Таким образом, Божия Матерь многократно являла Свое покровительство сиромахам. Ведь многим покажется праздным и недостойным монашества вечное движение, пусть даже по монастырям. Другим это покажется и слишком легким — жить за чужой счет. Первым надо ответить, что мы весьма и весьма привыкли к неким штампам в духовной жизни. А Богу иной раз угоднее не бесконечные труды, пусть даже по созиданию православных обителей, а молитва, исходящая из глубины сердца, которое ничего не хочет знать, кроме молитвы. Слишком о многом стали заботиться современные монахи. Слишком уж они предпочли Марфу Марии. И где эта грань, за которой земные труды переходят в попечение о земном, а не о небесном? Вспомним эпизод из истории древнего монашества, дающий некоторое представление о бескорыстии первых монахов. «Во время голода, когда трудно было доставить пшеницу в Египет, прп. Пахомий дал своему эконому сто златниц и послал его купить ее, где только удастся найти. Бесполезно перебывавши в разных местах, эконом достиг наконец города Гермута, где встретил чиновника, наблюдающего за общественным продовольствием, который, по слухам, глубоко уважал прп. Пахомия и заведенные им обители и который вследствие того отпустил эконому пшеницы не только по гораздо уменьшенной цене, но еще в два раза больше, нежели на сколько хватало денег, то есть не на сто златниц, а на двести, говоря, что на следующий год уплатите. Эконом возвратился, очень довольный своей поездкой и удачной покупкой, ожидая, что его расхвалит старец. Вышло же совсем другое. Прп. Пахомий, узнав, как все сделано, не позволил и зерна одного внести в монастырь из купленной таким образом пшеницы и заставил эконома продать ее в окрестности по той цене, по какой она куплена, чиновнику возвратить сто златниц, какие он ему задолжал, а на сто златниц купить снова пшеницы по такой же цене, по какой и всем она продается»[34]
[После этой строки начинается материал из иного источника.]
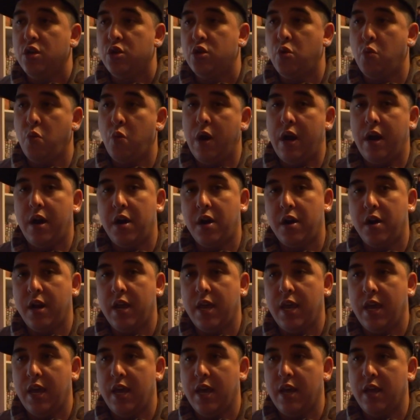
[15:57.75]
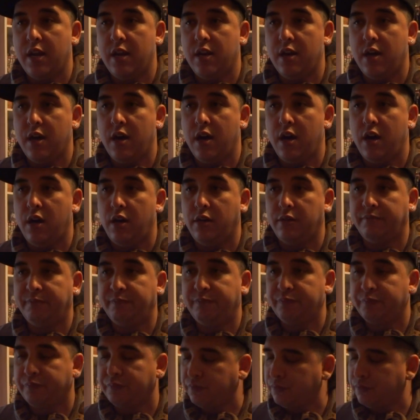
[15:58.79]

To where in ball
. Вряд ли можно увидеть даже нечто подобное в современных монастырях. Оставление милостыни, по мнению многих, было одной из причин обеднения обителей. Божия Матерь, у Которой много золота и серебра, прекратила раздачу своих богатств тем, кто сам разучился раздавать, кто получаемое от Нее посчитал своим достоянием.Что же касается тех, кому жизнь сиромахов покажется слишком легкой, то им нужно напомнить, что афонская тропа — не асфальтированная городская улица[35]
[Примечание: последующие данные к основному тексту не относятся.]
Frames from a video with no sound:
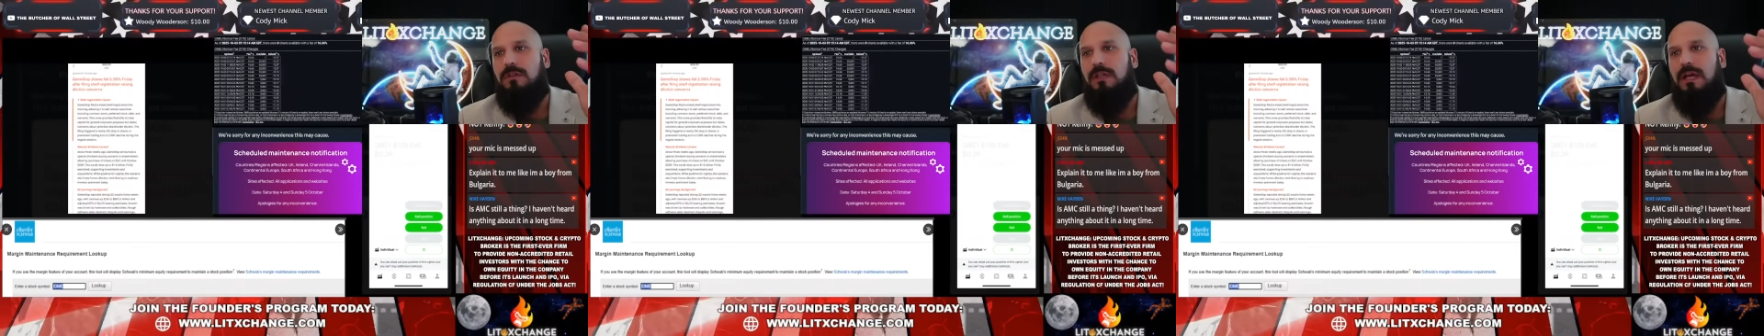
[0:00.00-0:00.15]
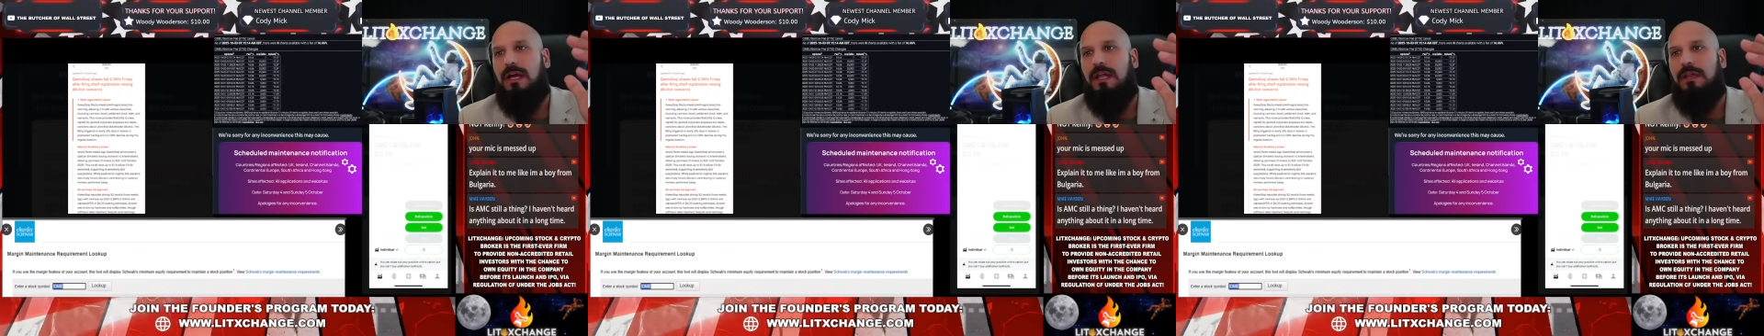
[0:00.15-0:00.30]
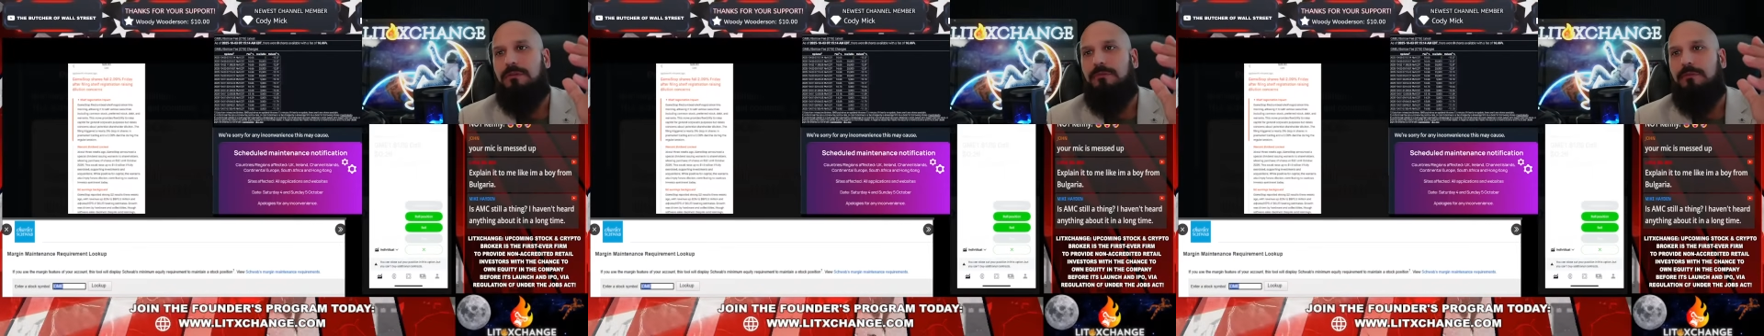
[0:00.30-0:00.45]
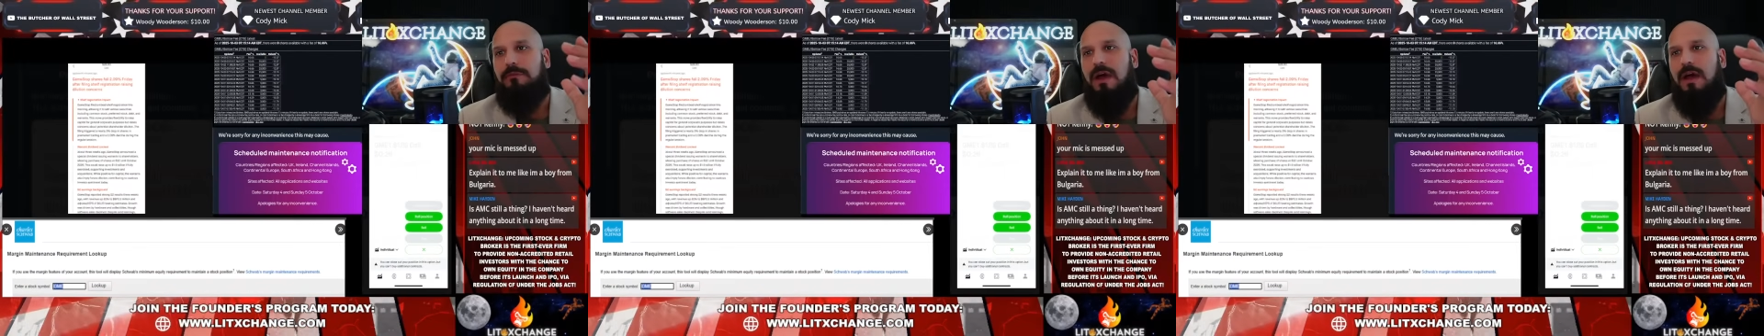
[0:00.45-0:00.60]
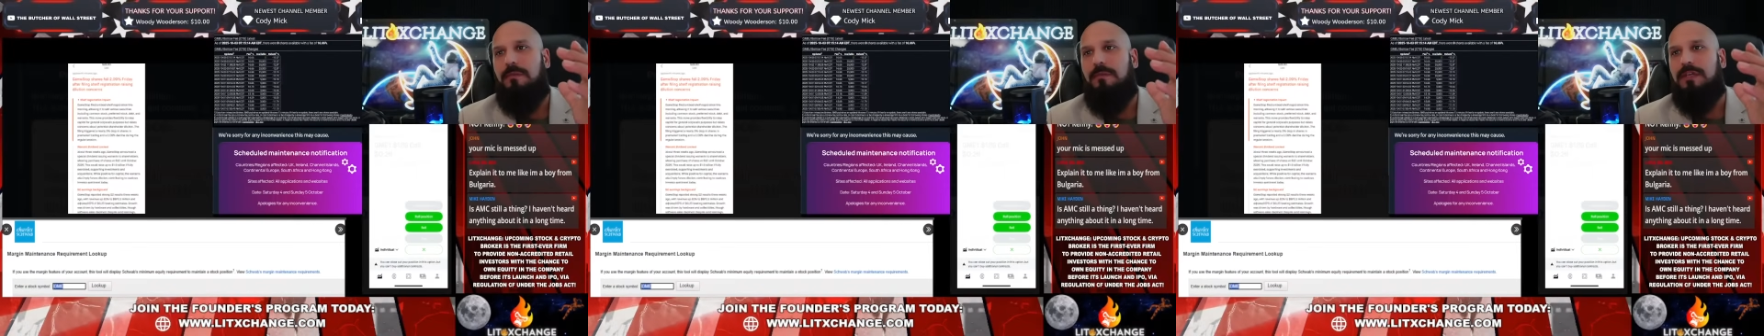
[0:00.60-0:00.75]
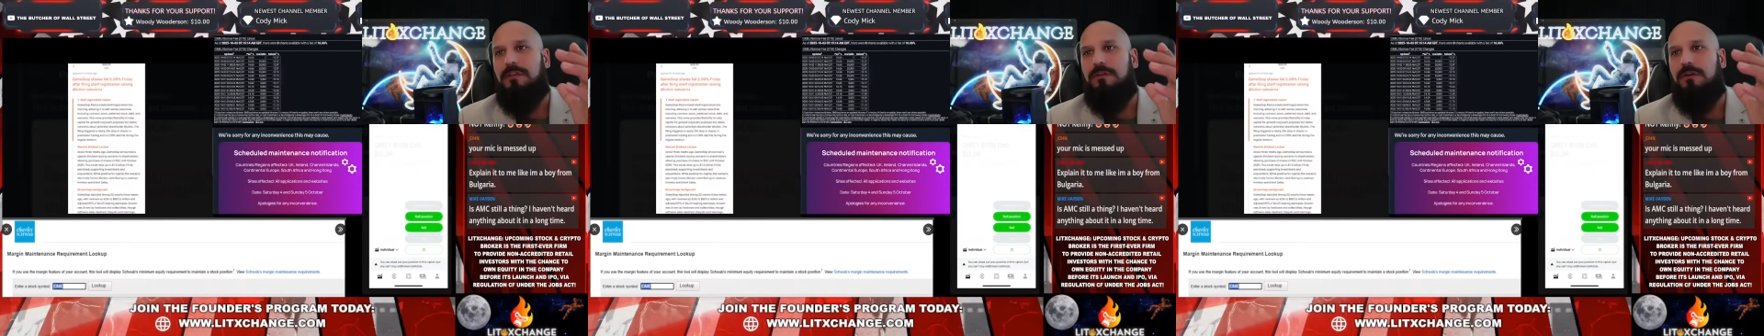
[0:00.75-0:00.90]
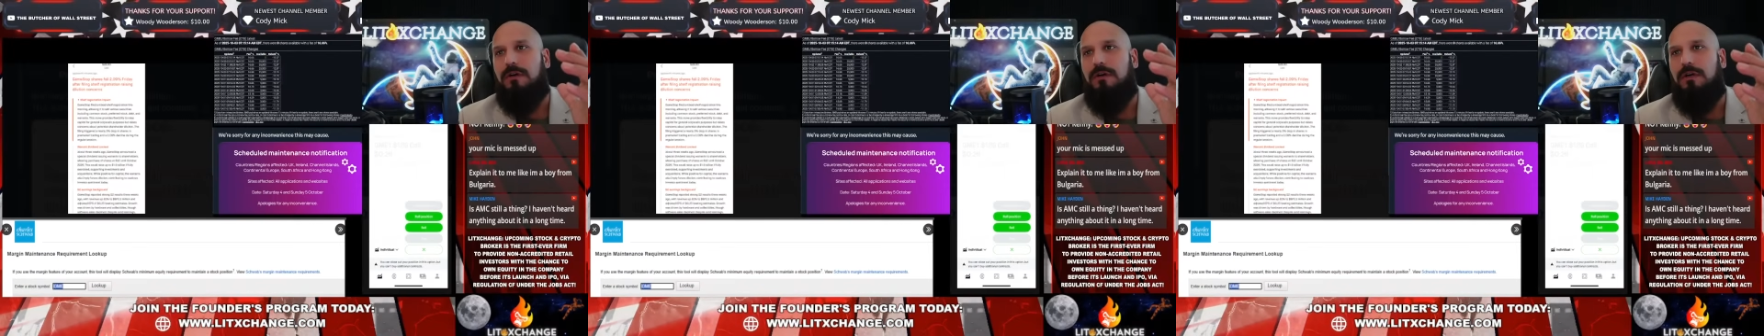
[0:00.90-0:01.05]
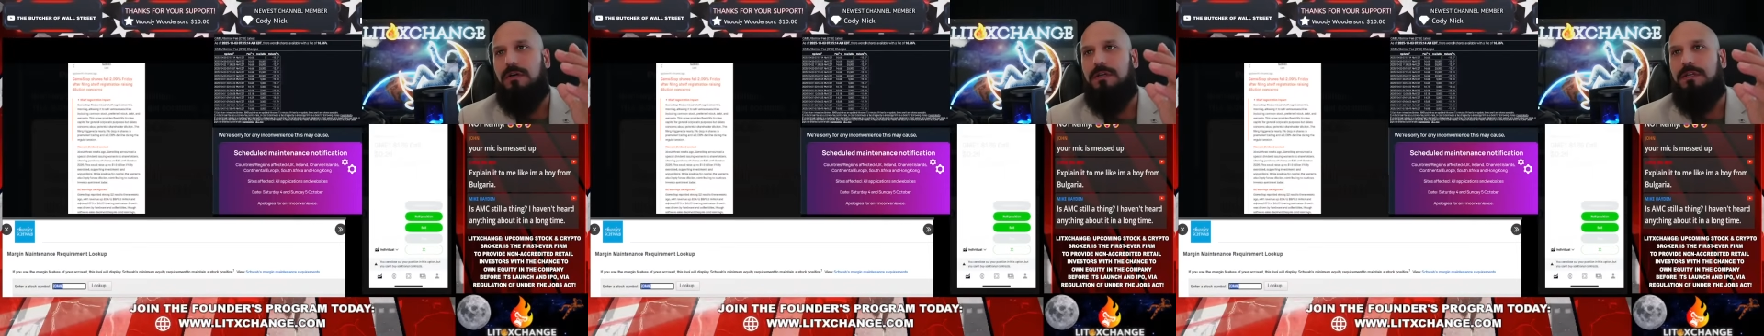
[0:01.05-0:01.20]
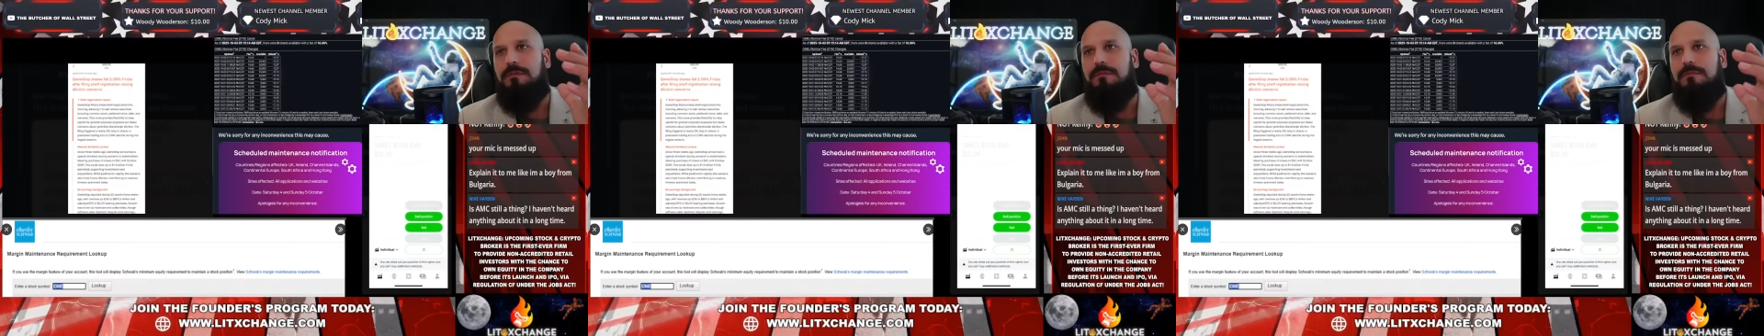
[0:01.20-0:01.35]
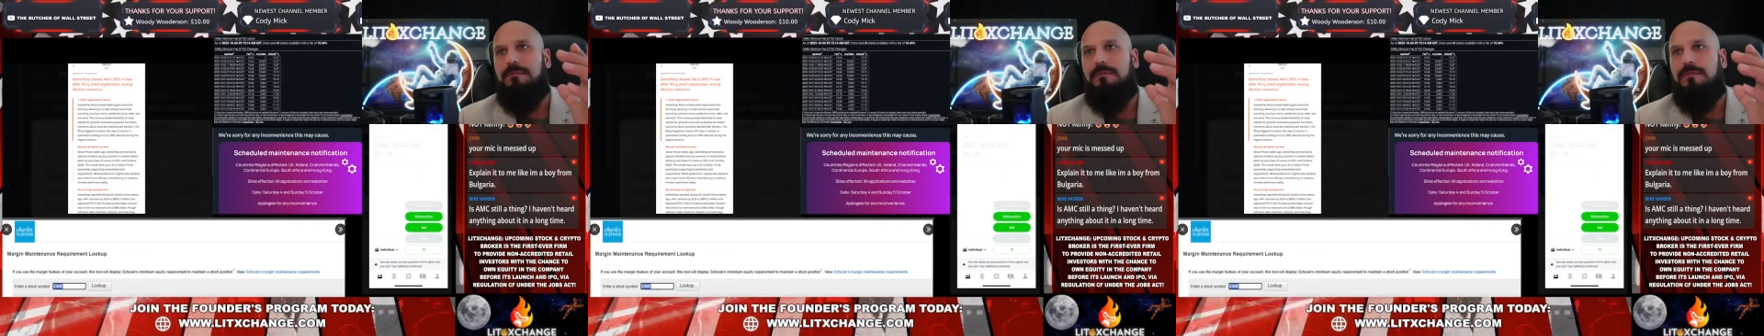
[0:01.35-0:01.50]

on robbing the hood,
. А старость и немощь быстро усугубляют тяжесть этого подвига. Часто такие сиромахи умирали в пути, и никто не видел, где испускали они свой последний вздох. Афонский паломник начала двадцатого века архимандрит Михаил писал: «В действительности между сиромахами значительное большинство подвижников, которые, взявши сухари в субботу, до следующей субботы живут той небольшой подачкой, да и из этой подачки далеко не все оказывается, с их точки зрения, нужным для их существования. Здесь есть люди, о которых можно сказать, что, кажется, они ничего не едят». Так архимандрит отвечает тем, кто видит в сиромахах только бездельников, даром поедающих монастырский хлеб. Оказывается, не так уж много они его съедают: клюют, как птички. Птицы небесные.Посетивший Афон в начале восьмидесятых годов священник Зарубежной Русской Церкви Валерий Лукьянов еще застал представителей этого редкого вида монашества: «…возле ожидающей группы монахов и паломников появился вдруг сиромах. В потрепанной выцветшей ряске, он с трудом нес за плечами свое несложное земное достояние — несколько посудин, какой-то ящичек и еще кое-какое тряпье. Его изможденный и, несмотря на внешнюю убогость, все же исполненный достоинства и радости вид, с устремленным в горние пределы взглядом, запечатлелся навсегда, как подлинный облик святогорского подвижничества»[36]
. Это свидетельство стоит многих рассуждений о «жизни по своей воле». Афонского паломника трудно обмануть: у него появляется особое зрение.